[llvm] [LoopVectorize] Enhance Vectorization decisions for predicate tail-folded loops with low trip counts (PR #69588)

Thu Oct 19 03:48:10 PDT 2023

https://github.com/igogo-x86 created https://github.com/llvm/llvm-project/pull/69588

* Avoid using `CM_ScalarEpilogueNotAllowedLowTripLoop` for loops known to be predicate tail-folded, delegating to `areRuntimeChecksProfitable` to decide on the profitability of vectorizing loops with runtime checks.
* Update the `areRuntimeChecksProfitable` function to consider the `ScalarEpilogueLowering` setting when assessing vectorization of a loop.

With this patch, we can make more informed decisions for loops with low trip counts, especially when leveraging Profile-Guided Optimization (PGO) data.

>From db90c6c148595ac63bbfee79f51b4f254485d520 Mon Sep 17 00:00:00 2001
From: Igor Kirillov <igor.kirillov at arm.com>
Date: Mon, 16 Oct 2023 12:56:55 +0000
Subject: [PATCH] [LoopVectorize] Enhance Vectorization decisions for predicate
 tail-folded loops with low trip counts

* Avoid using `CM_ScalarEpilogueNotAllowedLowTripLoop` for loops known
  to be predicate tail-folded, delegating to `areRuntimeChecksProfitable`
  to decide on the profitability of vectorizing loops with runtime checks.
* Update the `areRuntimeChecksProfitable` function to consider the
  `ScalarEpilogueLowering` setting when assessing vectorization of a loop.

With this patch, we can make more informed decisions for loops with low
trip counts, especially when leveraging Profile-Guided Optimization (PGO)
data.
---
 .../Transforms/Vectorize/LoopVectorize.cpp    | 24 +++++++++++++------
 .../LoopVectorize/ARM/mve-known-trip-count.ll |  4 ++--
 2 files changed, 19 insertions(+), 9 deletions(-)

diff --git a/llvm/lib/Transforms/Vectorize/LoopVectorize.cpp b/llvm/lib/Transforms/Vectorize/LoopVectorize.cpp
index aa435b0d47aa599..6d3011480f70519 100644
--- a/llvm/lib/Transforms/Vectorize/LoopVectorize.cpp
+++ b/llvm/lib/Transforms/Vectorize/LoopVectorize.cpp
@@ -9746,7 +9746,8 @@ static void checkMixedPrecision(Loop *L, OptimizationRemarkEmitter *ORE) {
 static bool areRuntimeChecksProfitable(GeneratedRTChecks &Checks,
                                        VectorizationFactor &VF,
                                        std::optional<unsigned> VScale, Loop *L,
-                                       ScalarEvolution &SE) {
+                                       ScalarEvolution &SE,
+                                       ScalarEpilogueLowering SEL) {
   InstructionCost CheckCost = Checks.getCost();
   if (!CheckCost.isValid())
     return false;
@@ -9816,11 +9817,13 @@ static bool areRuntimeChecksProfitable(GeneratedRTChecks &Checks,
   //   RtC < ScalarC * TC * (1 / X)  ==>  RtC * X / ScalarC < TC
   double MinTC2 = RtC * 10 / ScalarC;
 
-  // Now pick the larger minimum.
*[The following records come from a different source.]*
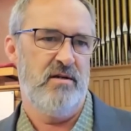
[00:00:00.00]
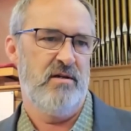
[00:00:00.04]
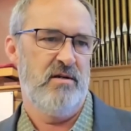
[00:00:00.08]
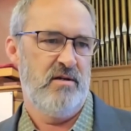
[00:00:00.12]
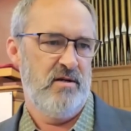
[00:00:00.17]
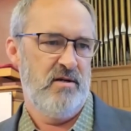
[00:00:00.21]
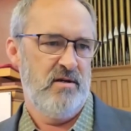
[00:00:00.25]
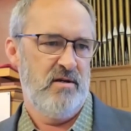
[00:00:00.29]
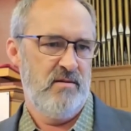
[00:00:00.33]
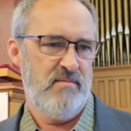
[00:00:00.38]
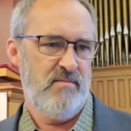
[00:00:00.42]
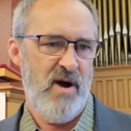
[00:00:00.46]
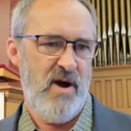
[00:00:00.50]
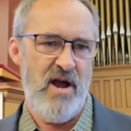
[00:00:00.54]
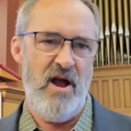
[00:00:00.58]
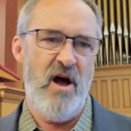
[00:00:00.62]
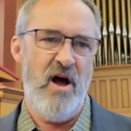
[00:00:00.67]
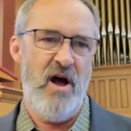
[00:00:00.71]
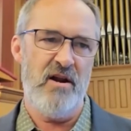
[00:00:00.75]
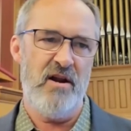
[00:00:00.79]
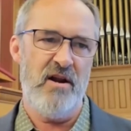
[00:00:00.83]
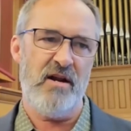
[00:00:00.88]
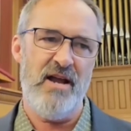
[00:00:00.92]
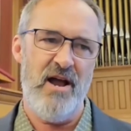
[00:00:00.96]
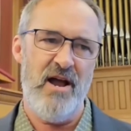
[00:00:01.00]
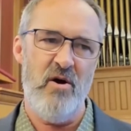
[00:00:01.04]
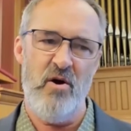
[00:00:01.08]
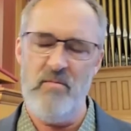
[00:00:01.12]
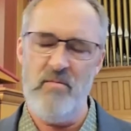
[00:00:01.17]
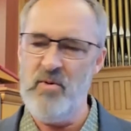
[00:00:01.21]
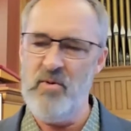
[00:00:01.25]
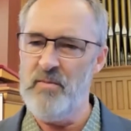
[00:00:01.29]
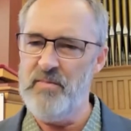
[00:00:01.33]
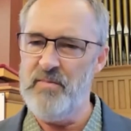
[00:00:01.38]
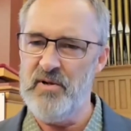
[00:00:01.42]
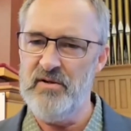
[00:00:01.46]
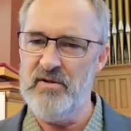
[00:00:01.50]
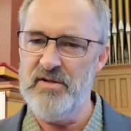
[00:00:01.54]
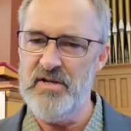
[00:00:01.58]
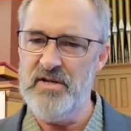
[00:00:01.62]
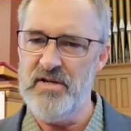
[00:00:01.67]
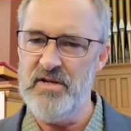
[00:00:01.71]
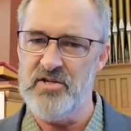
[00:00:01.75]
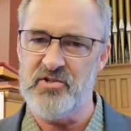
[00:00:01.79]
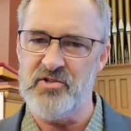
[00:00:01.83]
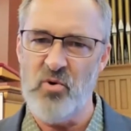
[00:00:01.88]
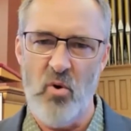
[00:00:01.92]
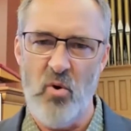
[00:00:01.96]
by unaccountable
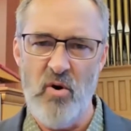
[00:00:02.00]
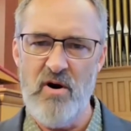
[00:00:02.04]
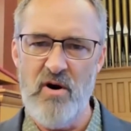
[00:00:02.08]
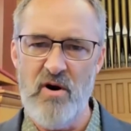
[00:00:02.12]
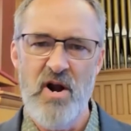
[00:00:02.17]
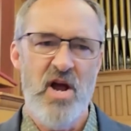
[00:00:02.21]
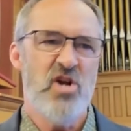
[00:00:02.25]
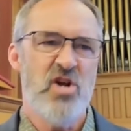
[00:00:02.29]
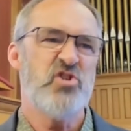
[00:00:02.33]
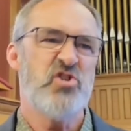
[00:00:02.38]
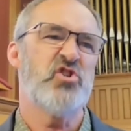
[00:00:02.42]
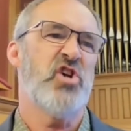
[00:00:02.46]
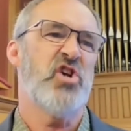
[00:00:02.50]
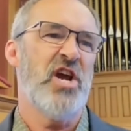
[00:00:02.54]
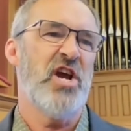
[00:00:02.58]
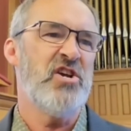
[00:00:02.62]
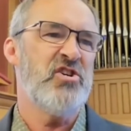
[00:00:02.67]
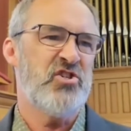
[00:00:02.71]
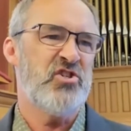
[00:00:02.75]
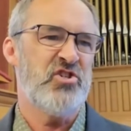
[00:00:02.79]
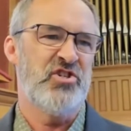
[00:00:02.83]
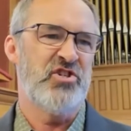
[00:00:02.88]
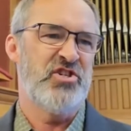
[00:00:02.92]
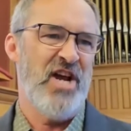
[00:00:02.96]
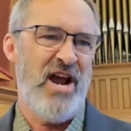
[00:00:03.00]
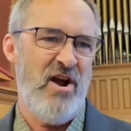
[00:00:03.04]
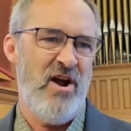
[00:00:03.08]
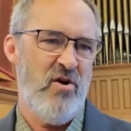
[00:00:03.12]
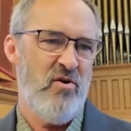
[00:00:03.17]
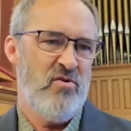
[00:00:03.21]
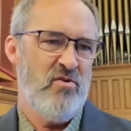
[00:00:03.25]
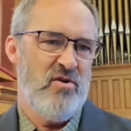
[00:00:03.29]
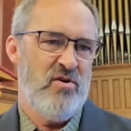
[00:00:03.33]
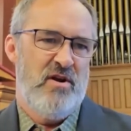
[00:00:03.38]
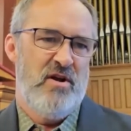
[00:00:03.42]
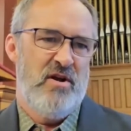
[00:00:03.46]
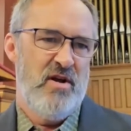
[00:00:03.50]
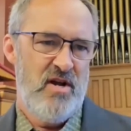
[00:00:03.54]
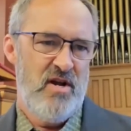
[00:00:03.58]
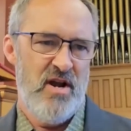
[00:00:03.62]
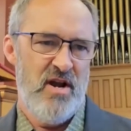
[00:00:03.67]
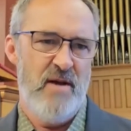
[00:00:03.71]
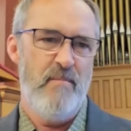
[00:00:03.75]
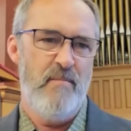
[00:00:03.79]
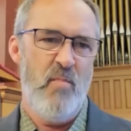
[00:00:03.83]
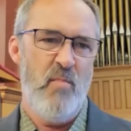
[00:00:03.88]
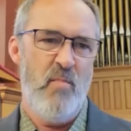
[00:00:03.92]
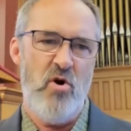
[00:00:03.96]
police, or chased down and
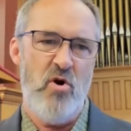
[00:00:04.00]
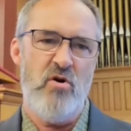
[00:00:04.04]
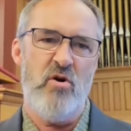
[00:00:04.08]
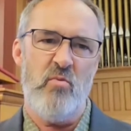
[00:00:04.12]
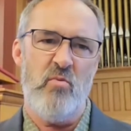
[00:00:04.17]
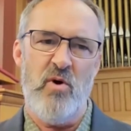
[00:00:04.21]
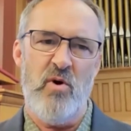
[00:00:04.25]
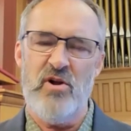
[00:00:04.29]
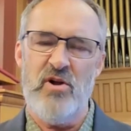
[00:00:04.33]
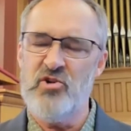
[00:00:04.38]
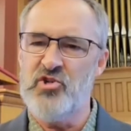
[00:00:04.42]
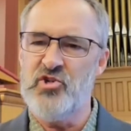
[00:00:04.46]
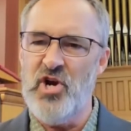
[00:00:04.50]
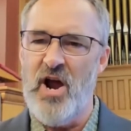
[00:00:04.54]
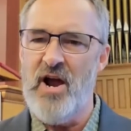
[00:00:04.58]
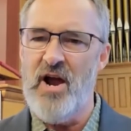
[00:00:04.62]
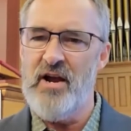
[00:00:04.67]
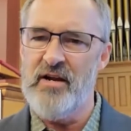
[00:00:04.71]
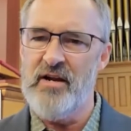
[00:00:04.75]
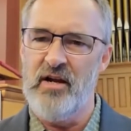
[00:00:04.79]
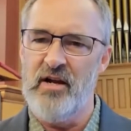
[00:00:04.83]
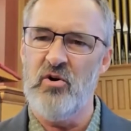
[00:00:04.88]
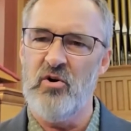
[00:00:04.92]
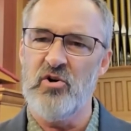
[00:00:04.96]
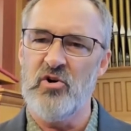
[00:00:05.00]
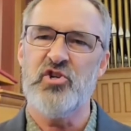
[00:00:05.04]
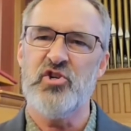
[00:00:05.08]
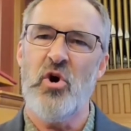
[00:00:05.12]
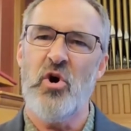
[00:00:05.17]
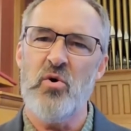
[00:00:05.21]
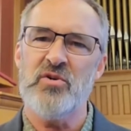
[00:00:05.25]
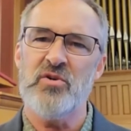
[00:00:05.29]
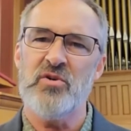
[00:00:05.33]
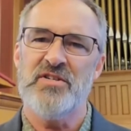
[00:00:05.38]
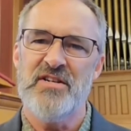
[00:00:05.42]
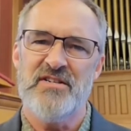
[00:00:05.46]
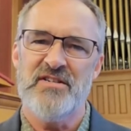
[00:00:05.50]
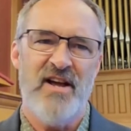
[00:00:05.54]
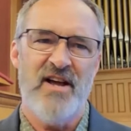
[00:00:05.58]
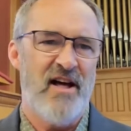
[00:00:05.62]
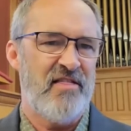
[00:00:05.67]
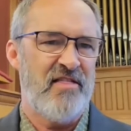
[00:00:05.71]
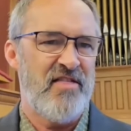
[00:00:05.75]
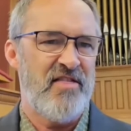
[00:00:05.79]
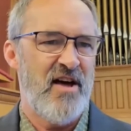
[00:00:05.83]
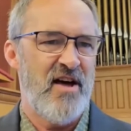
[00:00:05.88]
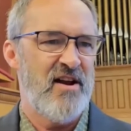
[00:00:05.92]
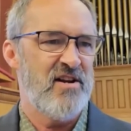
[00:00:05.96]
murdered while jogging, or choked to death
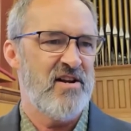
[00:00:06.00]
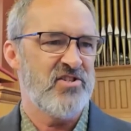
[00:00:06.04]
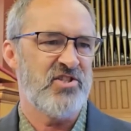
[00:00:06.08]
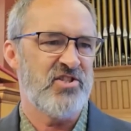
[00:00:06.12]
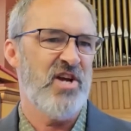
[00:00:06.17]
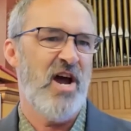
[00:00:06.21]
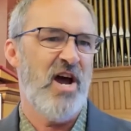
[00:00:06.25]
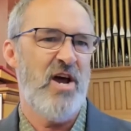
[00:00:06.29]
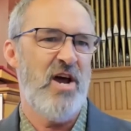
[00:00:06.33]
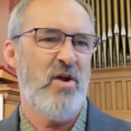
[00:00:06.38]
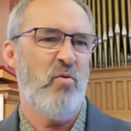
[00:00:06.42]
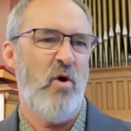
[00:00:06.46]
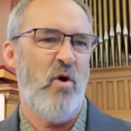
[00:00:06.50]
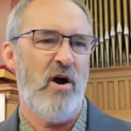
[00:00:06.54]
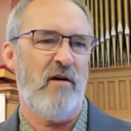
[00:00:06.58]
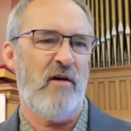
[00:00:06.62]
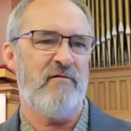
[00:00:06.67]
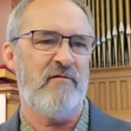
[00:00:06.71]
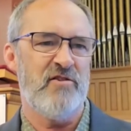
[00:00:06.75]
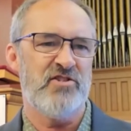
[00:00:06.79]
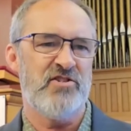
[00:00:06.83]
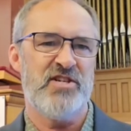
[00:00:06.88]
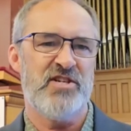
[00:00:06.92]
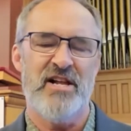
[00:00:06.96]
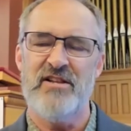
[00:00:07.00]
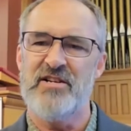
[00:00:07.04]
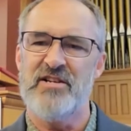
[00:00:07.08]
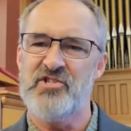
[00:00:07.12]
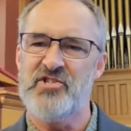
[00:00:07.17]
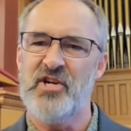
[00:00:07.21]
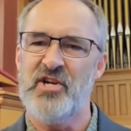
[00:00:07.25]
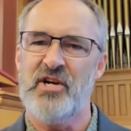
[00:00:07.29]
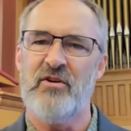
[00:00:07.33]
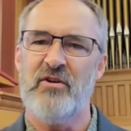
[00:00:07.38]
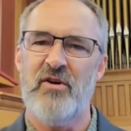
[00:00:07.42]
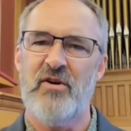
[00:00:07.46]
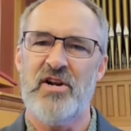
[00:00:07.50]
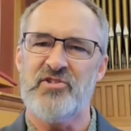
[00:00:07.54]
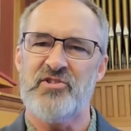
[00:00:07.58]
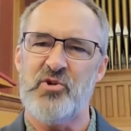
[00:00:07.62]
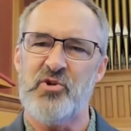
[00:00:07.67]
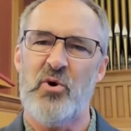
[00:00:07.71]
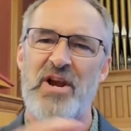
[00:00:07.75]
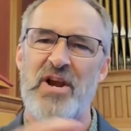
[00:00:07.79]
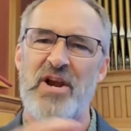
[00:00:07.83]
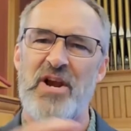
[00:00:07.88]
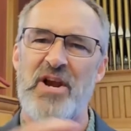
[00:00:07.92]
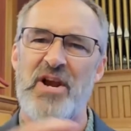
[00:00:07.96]
on a sidewalk for selling cigarettes, or
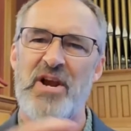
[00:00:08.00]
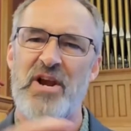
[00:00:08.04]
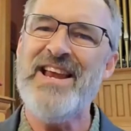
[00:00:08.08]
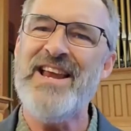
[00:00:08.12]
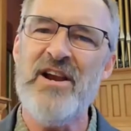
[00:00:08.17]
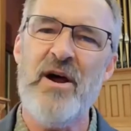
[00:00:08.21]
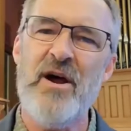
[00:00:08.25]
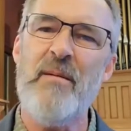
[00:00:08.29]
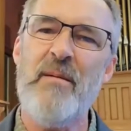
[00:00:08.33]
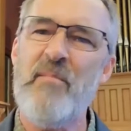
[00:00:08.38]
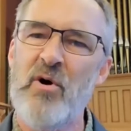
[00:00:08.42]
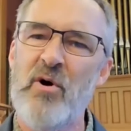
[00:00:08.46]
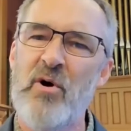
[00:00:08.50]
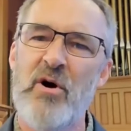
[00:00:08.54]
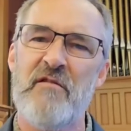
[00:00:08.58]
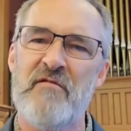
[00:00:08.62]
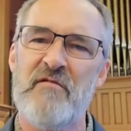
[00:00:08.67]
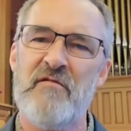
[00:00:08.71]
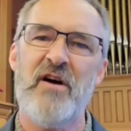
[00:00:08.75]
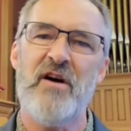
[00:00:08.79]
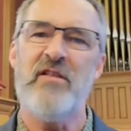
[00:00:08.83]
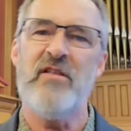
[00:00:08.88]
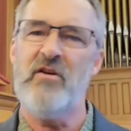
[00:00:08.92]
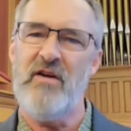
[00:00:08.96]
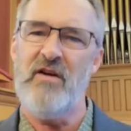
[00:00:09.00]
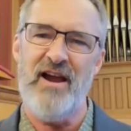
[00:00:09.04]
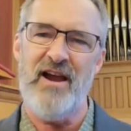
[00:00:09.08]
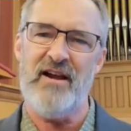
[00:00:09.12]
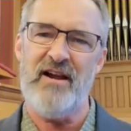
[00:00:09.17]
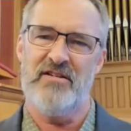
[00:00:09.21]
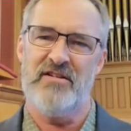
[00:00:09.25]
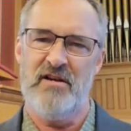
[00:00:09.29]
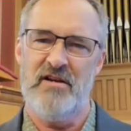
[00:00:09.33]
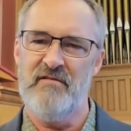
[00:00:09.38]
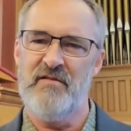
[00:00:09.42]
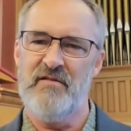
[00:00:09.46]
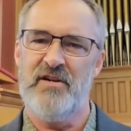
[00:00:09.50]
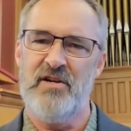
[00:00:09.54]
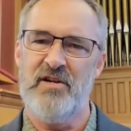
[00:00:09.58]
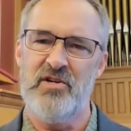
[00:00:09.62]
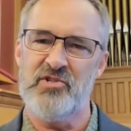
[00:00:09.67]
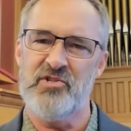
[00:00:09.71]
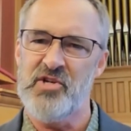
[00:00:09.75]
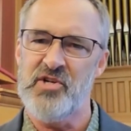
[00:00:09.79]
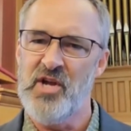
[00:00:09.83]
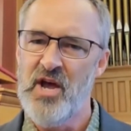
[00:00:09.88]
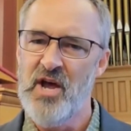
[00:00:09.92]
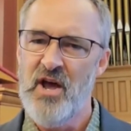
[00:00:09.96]
any number of other activities
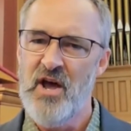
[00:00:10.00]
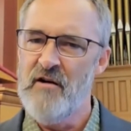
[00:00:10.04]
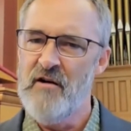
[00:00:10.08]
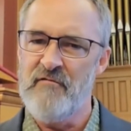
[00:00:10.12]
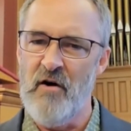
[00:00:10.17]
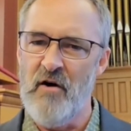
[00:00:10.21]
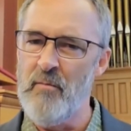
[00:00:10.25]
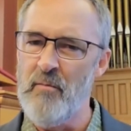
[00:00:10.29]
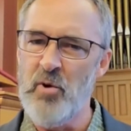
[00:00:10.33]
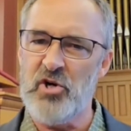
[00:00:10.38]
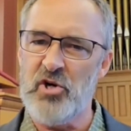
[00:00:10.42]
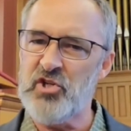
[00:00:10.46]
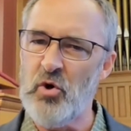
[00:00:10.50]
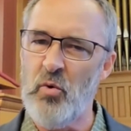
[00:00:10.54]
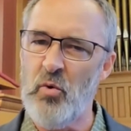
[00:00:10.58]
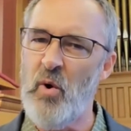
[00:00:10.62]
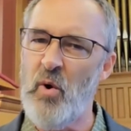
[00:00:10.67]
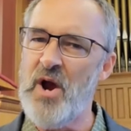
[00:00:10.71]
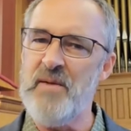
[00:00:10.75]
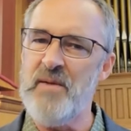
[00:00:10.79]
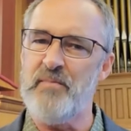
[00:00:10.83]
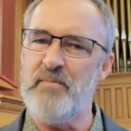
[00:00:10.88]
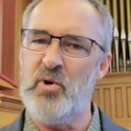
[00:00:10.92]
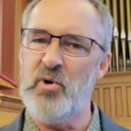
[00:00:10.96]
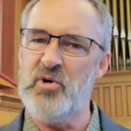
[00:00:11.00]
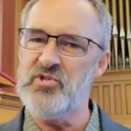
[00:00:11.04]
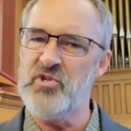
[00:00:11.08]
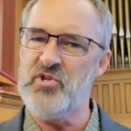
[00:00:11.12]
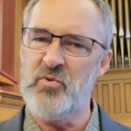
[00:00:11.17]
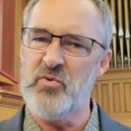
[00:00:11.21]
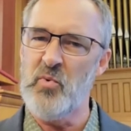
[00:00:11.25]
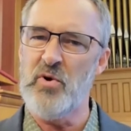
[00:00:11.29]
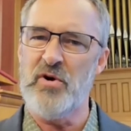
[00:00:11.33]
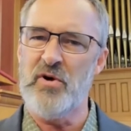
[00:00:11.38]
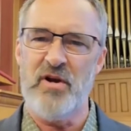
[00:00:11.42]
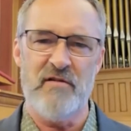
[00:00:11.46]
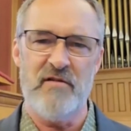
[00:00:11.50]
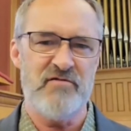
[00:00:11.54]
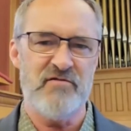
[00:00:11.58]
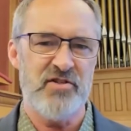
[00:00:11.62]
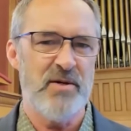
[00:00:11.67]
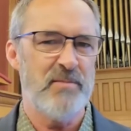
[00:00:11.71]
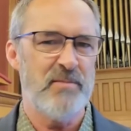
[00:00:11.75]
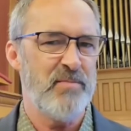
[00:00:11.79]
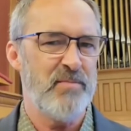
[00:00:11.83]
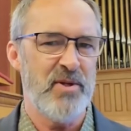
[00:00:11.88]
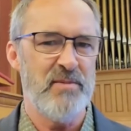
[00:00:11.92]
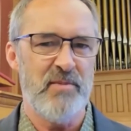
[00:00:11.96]
from which a white person would have
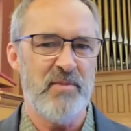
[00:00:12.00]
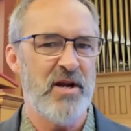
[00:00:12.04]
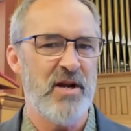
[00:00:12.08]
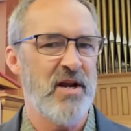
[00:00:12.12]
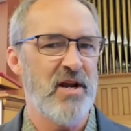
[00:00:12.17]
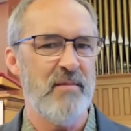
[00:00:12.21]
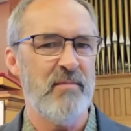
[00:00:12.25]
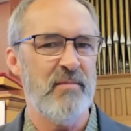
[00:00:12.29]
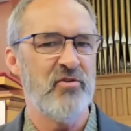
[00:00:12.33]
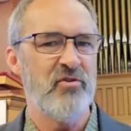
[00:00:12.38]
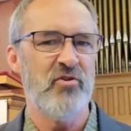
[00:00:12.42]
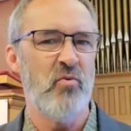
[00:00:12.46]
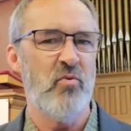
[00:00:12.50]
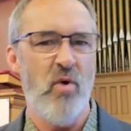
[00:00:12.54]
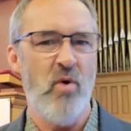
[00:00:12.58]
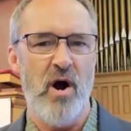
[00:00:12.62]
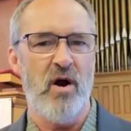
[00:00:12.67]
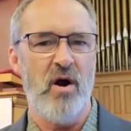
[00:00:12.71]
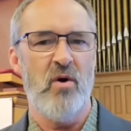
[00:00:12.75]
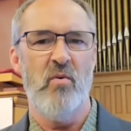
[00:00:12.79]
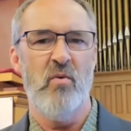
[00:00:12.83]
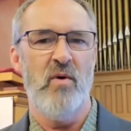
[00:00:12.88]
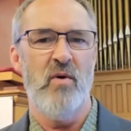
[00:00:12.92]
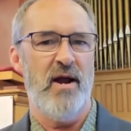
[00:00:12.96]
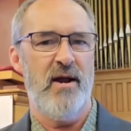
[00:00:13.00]
simply been able to walk away.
If it is not a multiple of VF, choose the
-  // next closest multiple of VF. This should partly compensate for ignoring
-  // the epilogue cost.
+  // Now pick the larger minimum. If it is not a multiple of VF and a scalar
+  // epilogue is allowed, choose the next closest multiple of VF. This should
+  // partly compensate for ignoring the epilogue cost.
   uint64_t MinTC = std::ceil(std::max(MinTC1, MinTC2));
-  VF.MinProfitableTripCount = ElementCount::getFixed(alignTo(MinTC, IntVF));
+  if (SEL == CM_ScalarEpilogueAllowed)
+    MinTC = alignTo(MinTC, IntVF);
+  VF.MinProfitableTripCount = ElementCount::getFixed(MinTC);
 
   LLVM_DEBUG(
       dbgs() << "LV: Minimum required TC for runtime checks to be profitable:"
@@ -9940,7 +9943,14 @@ bool LoopVectorizePass::processLoop(Loop *L) {
     else {
       if (*ExpectedTC > TTI->getMinTripCountTailFoldingThreshold()) {
         LLVM_DEBUG(dbgs() << "\n");
-        SEL = CM_ScalarEpilogueNotAllowedLowTripLoop;
+        // Predicate tail-folded loops are efficient even when the loop
+        // iteration count is low. However, setting the epilogue policy to
+        // `CM_ScalarEpilogueNotAllowedLowTripLoop` prevents vectorizing loops
+        // with runtime checks. It's more effective to let
+        // `areRuntimeChecksProfitable` determine if vectorization is beneficial
+        // for the loop.
+        if (SEL != CM_ScalarEpilogueNotNeededUsePredicate)
+          SEL = CM_ScalarEpilogueNotAllowedLowTripLoop;
       } else {
         LLVM_DEBUG(dbgs() << " But the target considers the trip count too "
                              "small to consider vectorizing.\n");
@@ -10035,7 +10045,7 @@ bool LoopVectorizePass::processLoop(Loop *L) {
         Hints.getForce() == LoopVectorizeHints::FK_Enabled;
     if (!ForceVectorization &&
         !areRuntimeChecksProfitable(Checks, VF, getVScaleForTuning(L, *TTI), L,
-                                    *PSE.getSE())) {
+                                    *PSE.getSE(), SEL)) {
       ORE->emit([&]() {
         return OptimizationRemarkAnalysisAliasing(
                    DEBUG_TYPE, "CantReorderMemOps", L->getStartLoc(),
diff --git a/llvm/test/Transforms/LoopVectorize/ARM/mve-known-trip-count.ll b/llvm/test/Transforms/LoopVectorize/ARM/mve-known-trip-count.ll
index fcfa79e7cedc4b5..c3e30f1f81f4fd3 100644
--- a/llvm/test/Transforms/LoopVectorize/ARM/mve-known-trip-count.ll
+++ b/llvm/test/Transforms/LoopVectorize/ARM/mve-known-trip-count.ll
@@ -387,10 +387,10 @@ for.body:                                         ; preds = %entry, %for.body
 }
 
 ; Larger example with predication that should also not be vectorized
-; CHECK-LABEL: predicated
+; CHECK-LABEL: predicated_test
 ; CHECK: LV: Selecting VF: 1
 ; CHECK: LV: Selecting VF: 1
-define dso_local i32 @predicated(i32 noundef %0, ptr %glob) #0 {
+define dso_local i32 @predicated_test(i32 noundef %0, ptr %glob) #0 {
   %2 = alloca [101 x i32], align 4
   %3 = alloca [21 x i32], align 4
   call void @llvm.lifetime.start.p0(i64 404, ptr nonnull %2)